If an entry holds a picture, leave that picture out and reproduce everything else exactly.
** TASK INPUT follows **
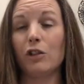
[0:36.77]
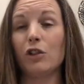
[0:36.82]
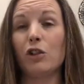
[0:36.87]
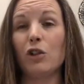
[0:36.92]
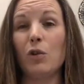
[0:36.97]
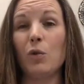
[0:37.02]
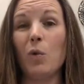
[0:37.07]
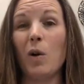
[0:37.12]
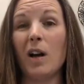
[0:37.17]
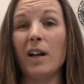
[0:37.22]

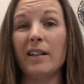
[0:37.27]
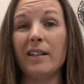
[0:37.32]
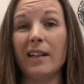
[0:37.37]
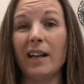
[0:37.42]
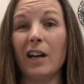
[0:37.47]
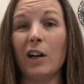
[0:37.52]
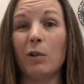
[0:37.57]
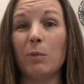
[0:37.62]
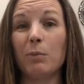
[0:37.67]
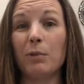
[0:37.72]
chew on to
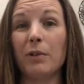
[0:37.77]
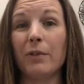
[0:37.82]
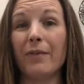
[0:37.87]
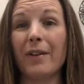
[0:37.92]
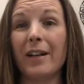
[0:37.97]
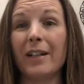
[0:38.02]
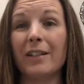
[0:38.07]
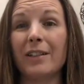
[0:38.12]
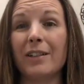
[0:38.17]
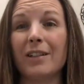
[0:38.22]
help
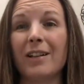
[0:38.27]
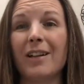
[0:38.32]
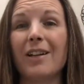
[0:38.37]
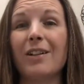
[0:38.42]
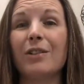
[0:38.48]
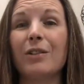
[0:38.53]
prevent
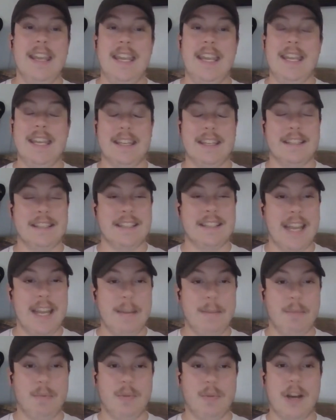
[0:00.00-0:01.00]
He can
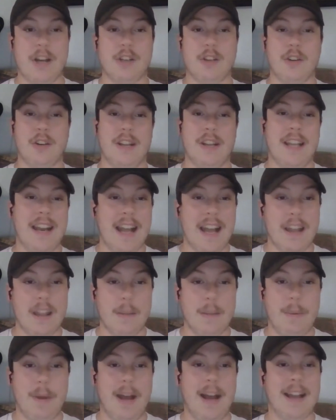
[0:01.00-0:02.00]
escape pressure, get out of
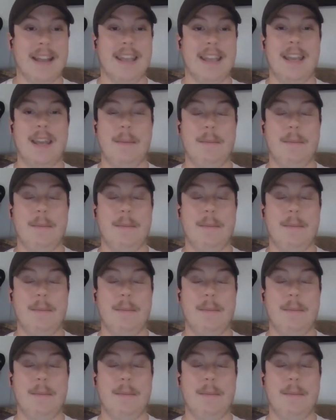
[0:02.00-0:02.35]
the pocket,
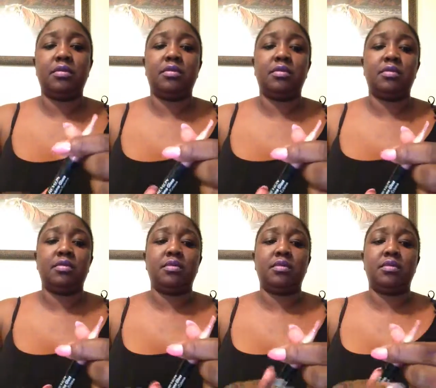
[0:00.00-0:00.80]

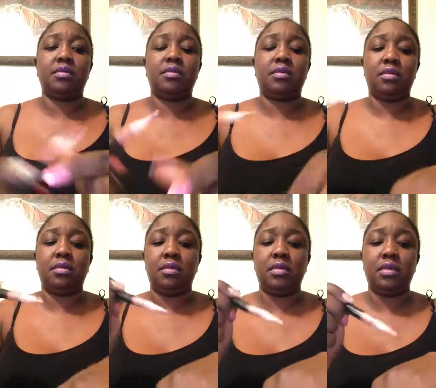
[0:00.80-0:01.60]

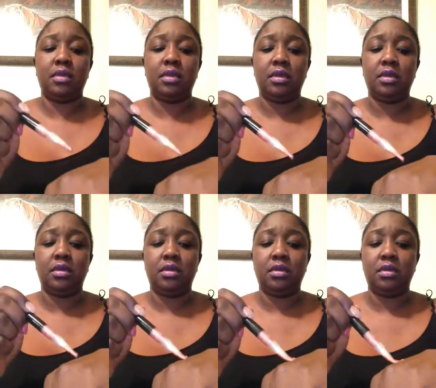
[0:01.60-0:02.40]

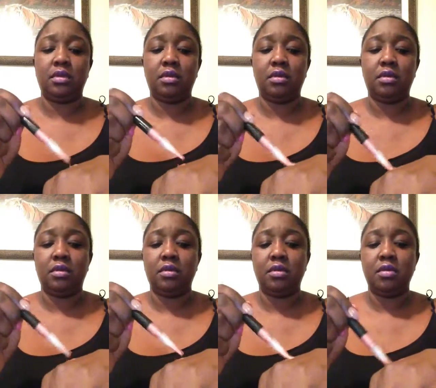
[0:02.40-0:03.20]

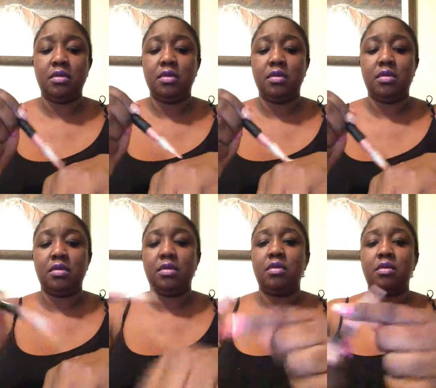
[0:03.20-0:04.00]

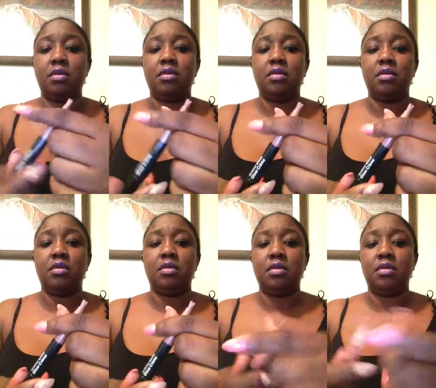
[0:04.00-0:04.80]

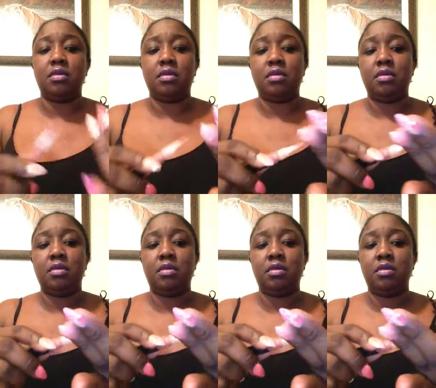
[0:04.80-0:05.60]

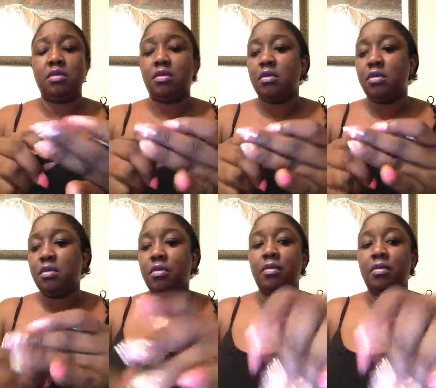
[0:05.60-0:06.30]
Nobody speaks.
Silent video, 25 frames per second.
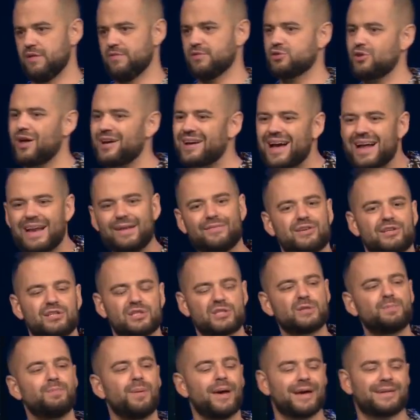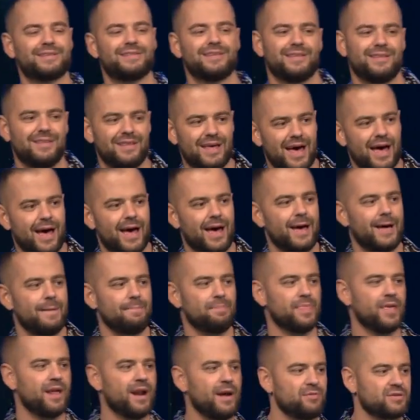And so I kind of expected
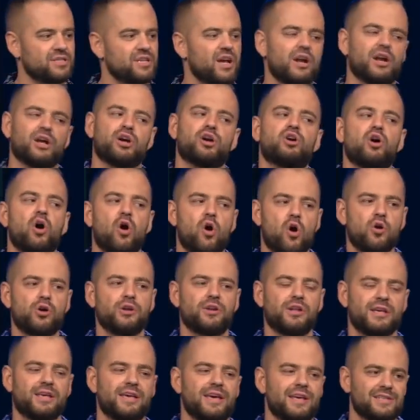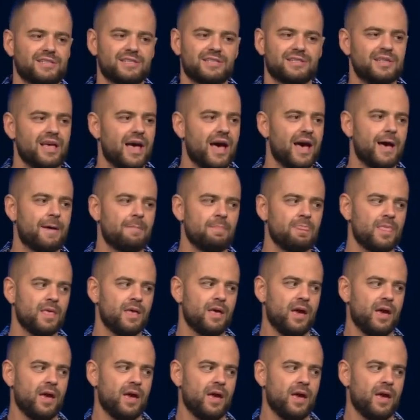that, and I was kind of guarded against that.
** End of TASK INPUT **
- PROBLEM SOLUTION -
[0:36.77]
[0:36.82]
[0:36.87]
[0:36.92]
[0:36.97]
[0:37.02]
[0:37.07]
[0:37.12]
[0:37.17]
[0:37.22]

[0:37.27]
[0:37.32]
[0:37.37]
[0:37.42]
[0:37.47]
[0:37.52]
[0:37.57]
[0:37.62]
[0:37.67]
[0:37.72]
chew on to
[0:37.77]
[0:37.82]
[0:37.87]
[0:37.92]
[0:37.97]
[0:38.02]
[0:38.07]
[0:38.12]
[0:38.17]
[0:38.22]
help
[0:38.27]
[0:38.32]
[0:38.37]
[0:38.42]
[0:38.48]
[0:38.53]
prevent
[0:00.00-0:01.00]
He can
[0:01.00-0:02.00]
escape pressure, get out of
[0:02.00-0:02.35]
the pocket,
[0:00.00-0:00.80]

[0:00.80-0:01.60]

[0:01.60-0:02.40]

[0:02.40-0:03.20]

[0:03.20-0:04.00]

[0:04.00-0:04.80]

[0:04.80-0:05.60]

[0:05.60-0:06.30]
Nobody speaks.
Silent video, 25 frames per second.
And so I kind of expected
that, and I was kind of guarded against that.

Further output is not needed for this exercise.